**Required action:** A verbatim copy of every record is required, and no pictures should be included.
===============
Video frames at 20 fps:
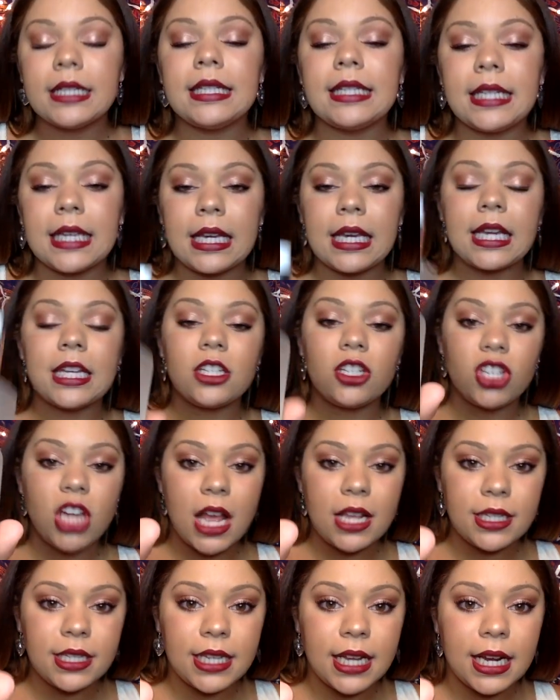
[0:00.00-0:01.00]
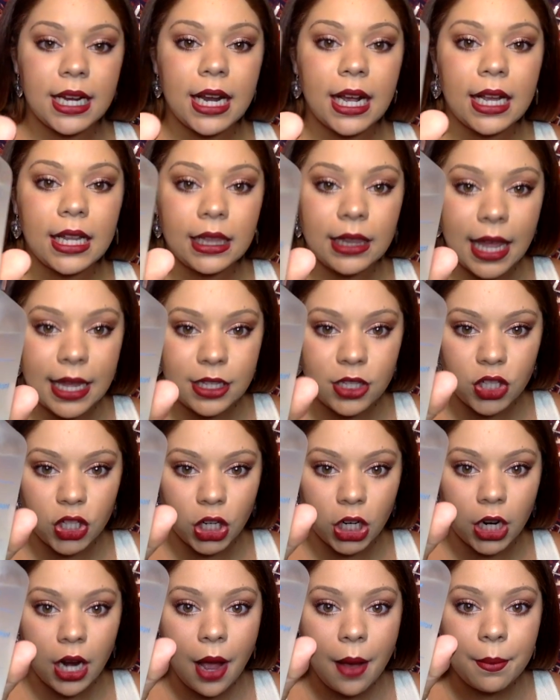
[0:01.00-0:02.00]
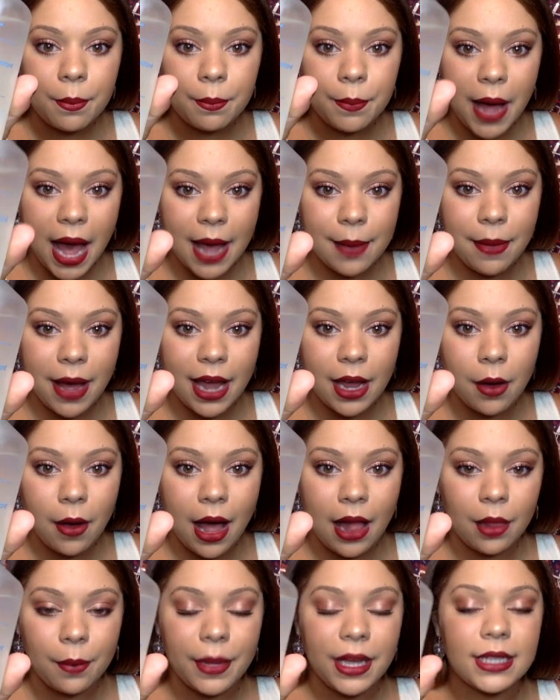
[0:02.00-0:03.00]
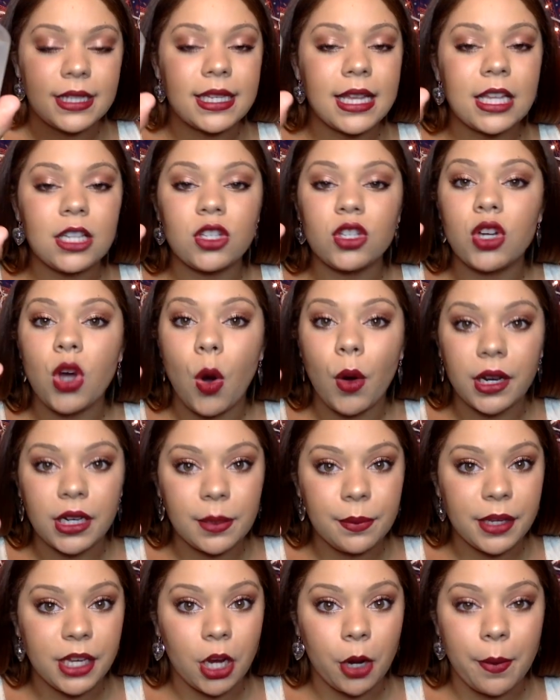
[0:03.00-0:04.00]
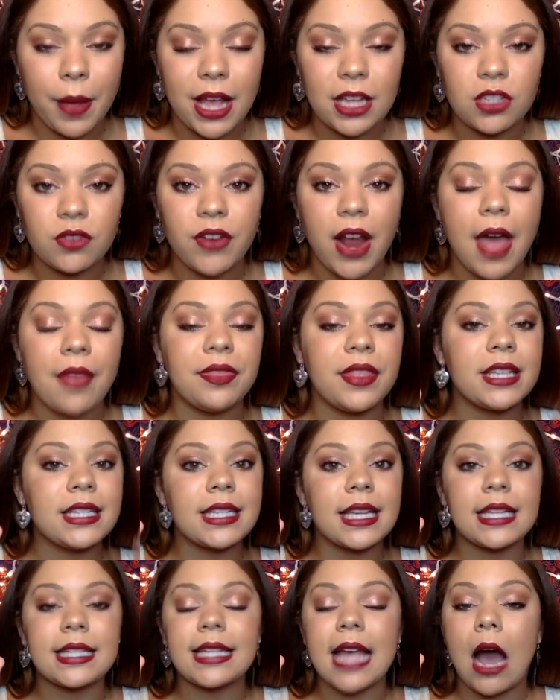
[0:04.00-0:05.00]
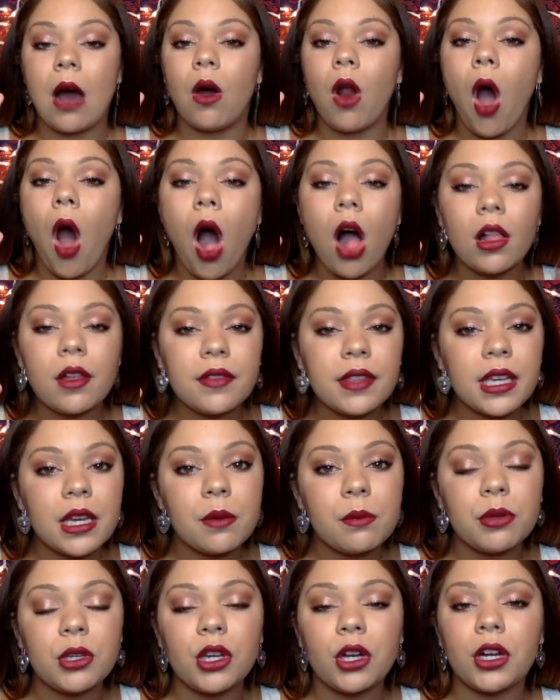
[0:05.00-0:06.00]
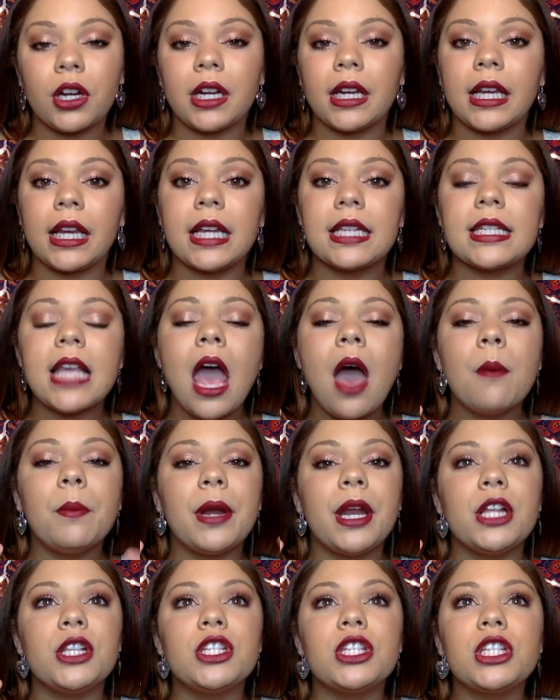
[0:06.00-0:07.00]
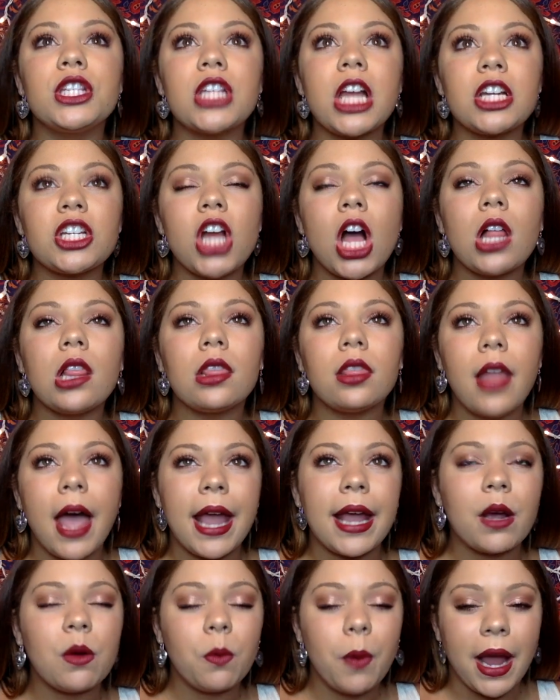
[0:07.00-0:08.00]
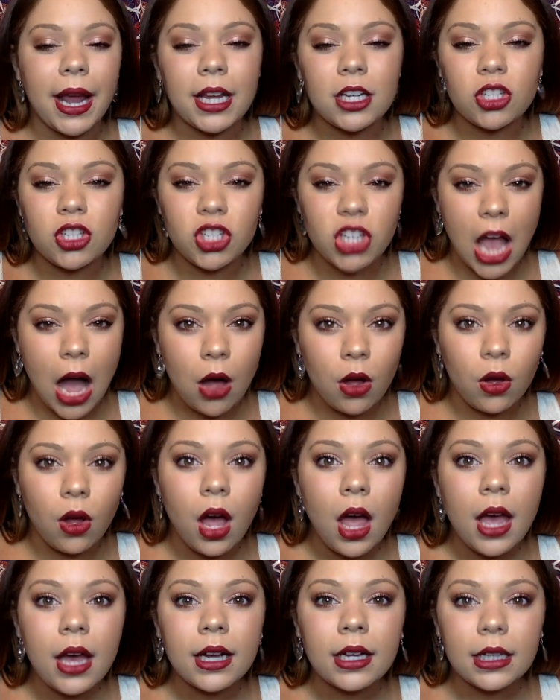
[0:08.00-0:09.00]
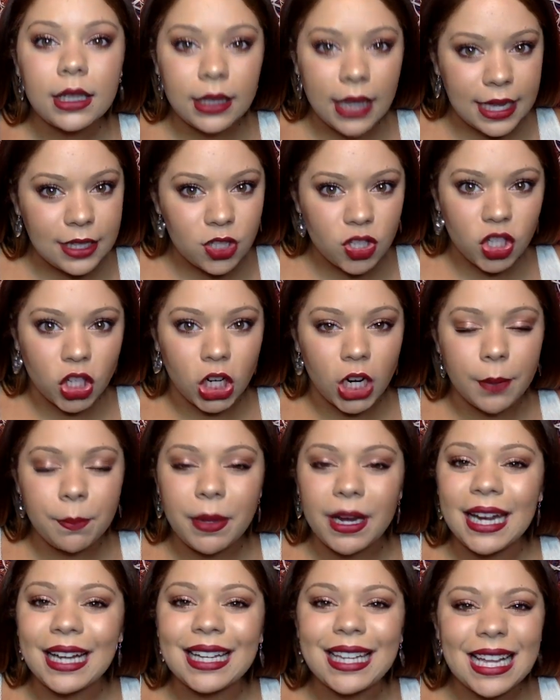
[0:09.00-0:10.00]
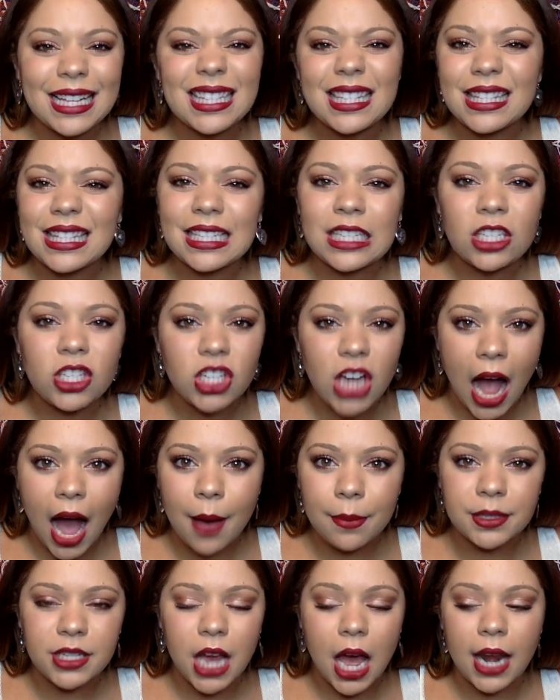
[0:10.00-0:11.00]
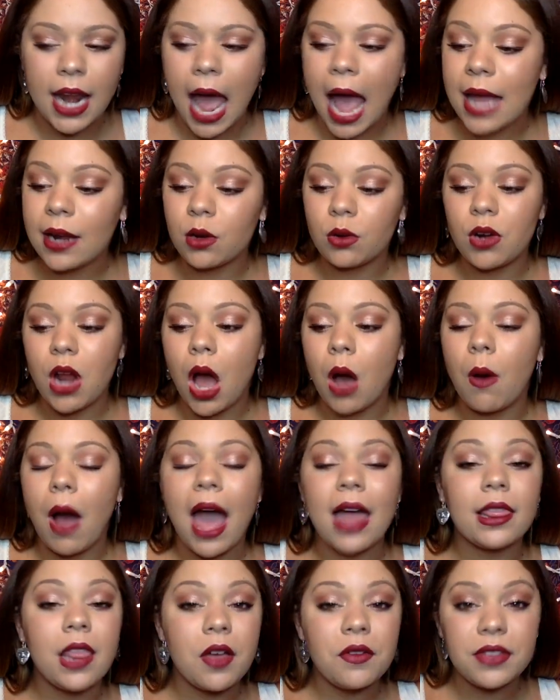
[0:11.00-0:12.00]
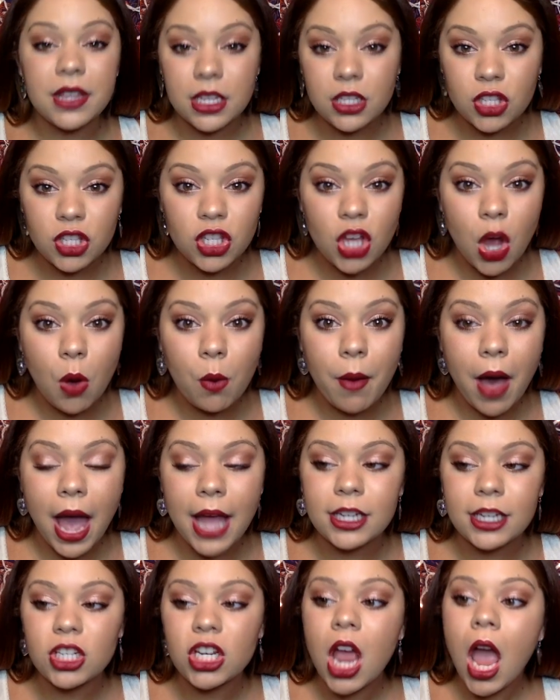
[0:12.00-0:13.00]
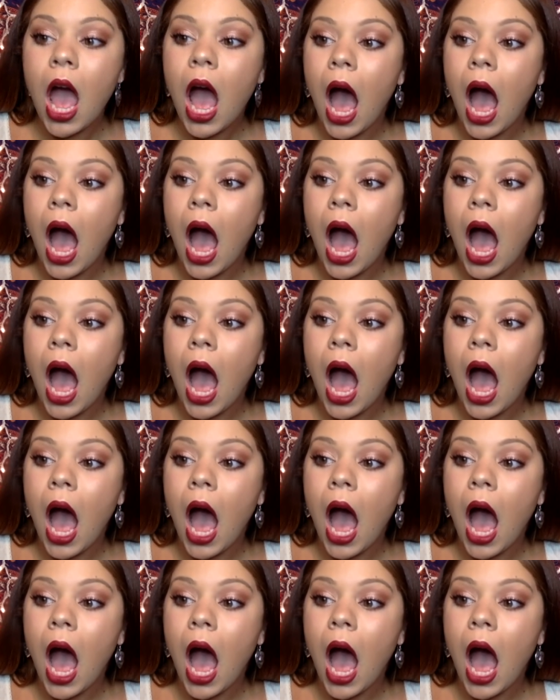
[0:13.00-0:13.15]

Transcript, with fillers: Decongestant cleanser by Bioelements is going to be your best friend. This gets out all of the impurities, but it's such a lightweight gel cleanser, but it gets the job done. I don't know, I love this so much.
===============
**Answer to this task:**
Video frames at 20 fps:
[0:00.00-0:01.00]
[0:01.00-0:02.00]
[0:02.00-0:03.00]
[0:03.00-0:04.00]
[0:04.00-0:05.00]
[0:05.00-0:06.00]
[0:06.00-0:07.00]
[0:07.00-0:08.00]
[0:08.00-0:09.00]
[0:09.00-0:10.00]
[0:10.00-0:11.00]
[0:11.00-0:12.00]
[0:12.00-0:13.00]
[0:13.00-0:13.15]

Transcript, with fillers: Decongestant cleanser by Bioelements is going to be your best friend. This gets out all of the impurities, but it's such a lightweight gel cleanser, but it gets the job done. I don't know, I love this so much.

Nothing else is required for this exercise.